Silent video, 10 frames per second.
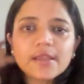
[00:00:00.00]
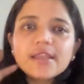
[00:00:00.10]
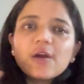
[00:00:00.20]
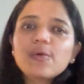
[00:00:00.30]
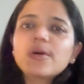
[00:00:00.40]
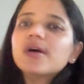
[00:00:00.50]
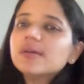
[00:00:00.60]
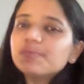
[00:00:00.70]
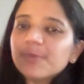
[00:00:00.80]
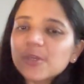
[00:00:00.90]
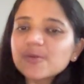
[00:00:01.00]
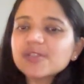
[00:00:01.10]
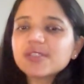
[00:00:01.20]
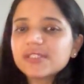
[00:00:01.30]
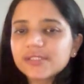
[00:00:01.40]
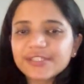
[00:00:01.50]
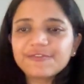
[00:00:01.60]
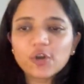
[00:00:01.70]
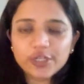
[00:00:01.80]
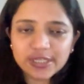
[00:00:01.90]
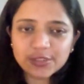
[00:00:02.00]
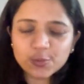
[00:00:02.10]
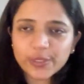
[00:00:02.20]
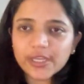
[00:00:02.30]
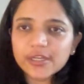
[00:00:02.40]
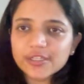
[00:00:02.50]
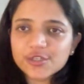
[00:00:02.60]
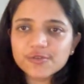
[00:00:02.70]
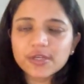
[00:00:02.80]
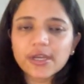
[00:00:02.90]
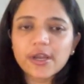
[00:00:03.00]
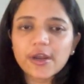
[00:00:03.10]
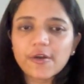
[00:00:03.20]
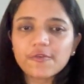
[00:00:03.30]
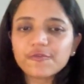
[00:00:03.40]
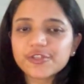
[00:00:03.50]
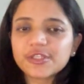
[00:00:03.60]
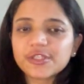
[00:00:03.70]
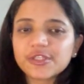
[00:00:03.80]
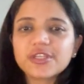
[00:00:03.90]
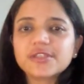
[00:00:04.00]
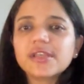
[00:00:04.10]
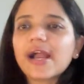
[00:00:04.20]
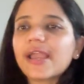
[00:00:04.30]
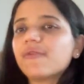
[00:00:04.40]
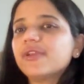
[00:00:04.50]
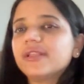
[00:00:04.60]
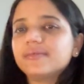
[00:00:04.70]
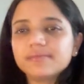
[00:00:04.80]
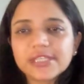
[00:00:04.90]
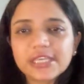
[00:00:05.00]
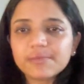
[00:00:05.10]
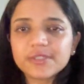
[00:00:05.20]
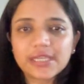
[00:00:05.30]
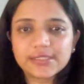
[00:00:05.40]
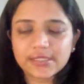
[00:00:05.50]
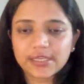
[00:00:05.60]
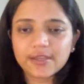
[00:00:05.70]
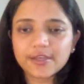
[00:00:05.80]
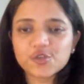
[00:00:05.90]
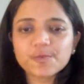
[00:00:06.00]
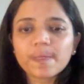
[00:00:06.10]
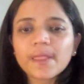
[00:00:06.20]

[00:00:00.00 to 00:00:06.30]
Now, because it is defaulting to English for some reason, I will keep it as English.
_ _ _ _
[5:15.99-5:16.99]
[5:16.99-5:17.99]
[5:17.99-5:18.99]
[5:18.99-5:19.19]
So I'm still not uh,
_ _ _ _
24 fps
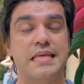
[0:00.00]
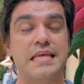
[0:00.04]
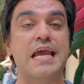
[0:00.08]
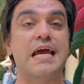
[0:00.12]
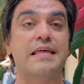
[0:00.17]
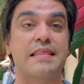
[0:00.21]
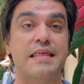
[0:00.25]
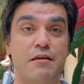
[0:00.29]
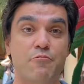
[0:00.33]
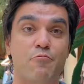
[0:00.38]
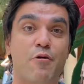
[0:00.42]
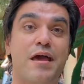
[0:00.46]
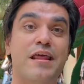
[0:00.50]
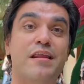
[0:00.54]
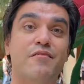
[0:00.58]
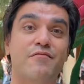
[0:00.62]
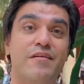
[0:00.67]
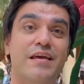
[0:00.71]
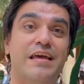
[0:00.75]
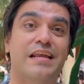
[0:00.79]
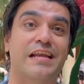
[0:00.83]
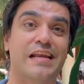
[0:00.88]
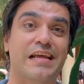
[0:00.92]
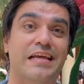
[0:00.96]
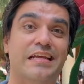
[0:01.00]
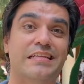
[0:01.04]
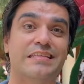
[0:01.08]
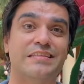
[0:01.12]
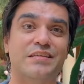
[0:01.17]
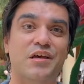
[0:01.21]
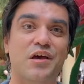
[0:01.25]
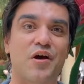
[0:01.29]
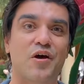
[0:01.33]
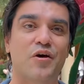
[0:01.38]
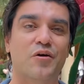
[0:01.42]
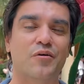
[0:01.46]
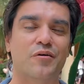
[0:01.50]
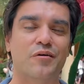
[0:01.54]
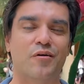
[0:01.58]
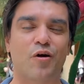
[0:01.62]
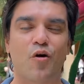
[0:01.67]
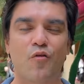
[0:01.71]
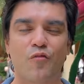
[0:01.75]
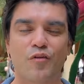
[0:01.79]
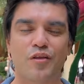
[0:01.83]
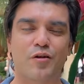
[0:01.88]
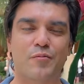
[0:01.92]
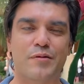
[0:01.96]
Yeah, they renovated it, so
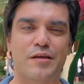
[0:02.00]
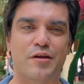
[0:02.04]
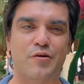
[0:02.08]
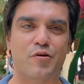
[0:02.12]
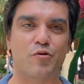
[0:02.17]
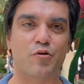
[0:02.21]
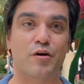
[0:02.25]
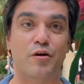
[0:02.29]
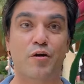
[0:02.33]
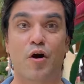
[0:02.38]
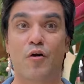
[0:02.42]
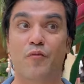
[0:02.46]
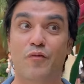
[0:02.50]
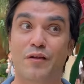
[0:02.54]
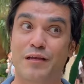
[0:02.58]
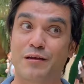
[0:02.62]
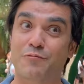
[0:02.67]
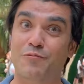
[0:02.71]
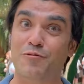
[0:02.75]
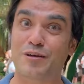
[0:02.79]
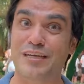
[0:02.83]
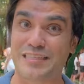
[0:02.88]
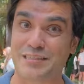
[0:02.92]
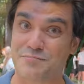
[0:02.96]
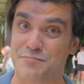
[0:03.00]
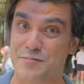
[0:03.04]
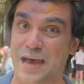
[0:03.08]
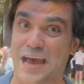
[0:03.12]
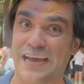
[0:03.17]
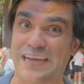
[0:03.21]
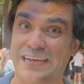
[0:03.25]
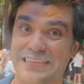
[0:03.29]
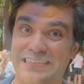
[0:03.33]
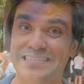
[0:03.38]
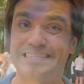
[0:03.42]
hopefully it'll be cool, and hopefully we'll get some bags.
_ _ _ _
### Exercise brief
What is needed is an exact copy of the lines above, from the one holding "Silent video, 10 frames per second." down to the one holding "[00:00:05.30]", with those two included and the pictures left out.

### Result
Silent video, 10 frames per second.
[00:00:00.00]
[00:00:00.10]
[00:00:00.20]
[00:00:00.30]
[00:00:00.40]
[00:00:00.50]
[00:00:00.60]
[00:00:00.70]
[00:00:00.80]
[00:00:00.90]
[00:00:01.00]
[00:00:01.10]
[00:00:01.20]
[00:00:01.30]
[00:00:01.40]
[00:00:01.50]
[00:00:01.60]
[00:00:01.70]
[00:00:01.80]
[00:00:01.90]
[00:00:02.00]
[00:00:02.10]
[00:00:02.20]
[00:00:02.30]
[00:00:02.40]
[00:00:02.50]
[00:00:02.60]
[00:00:02.70]
[00:00:02.80]
[00:00:02.90]
[00:00:03.00]
[00:00:03.10]
[00:00:03.20]
[00:00:03.30]
[00:00:03.40]
[00:00:03.50]
[00:00:03.60]
[00:00:03.70]
[00:00:03.80]
[00:00:03.90]
[00:00:04.00]
[00:00:04.10]
[00:00:04.20]
[00:00:04.30]
[00:00:04.40]
[00:00:04.50]
[00:00:04.60]
[00:00:04.70]
[00:00:04.80]
[00:00:04.90]
[00:00:05.00]
[00:00:05.10]
[00:00:05.20]
[00:00:05.30]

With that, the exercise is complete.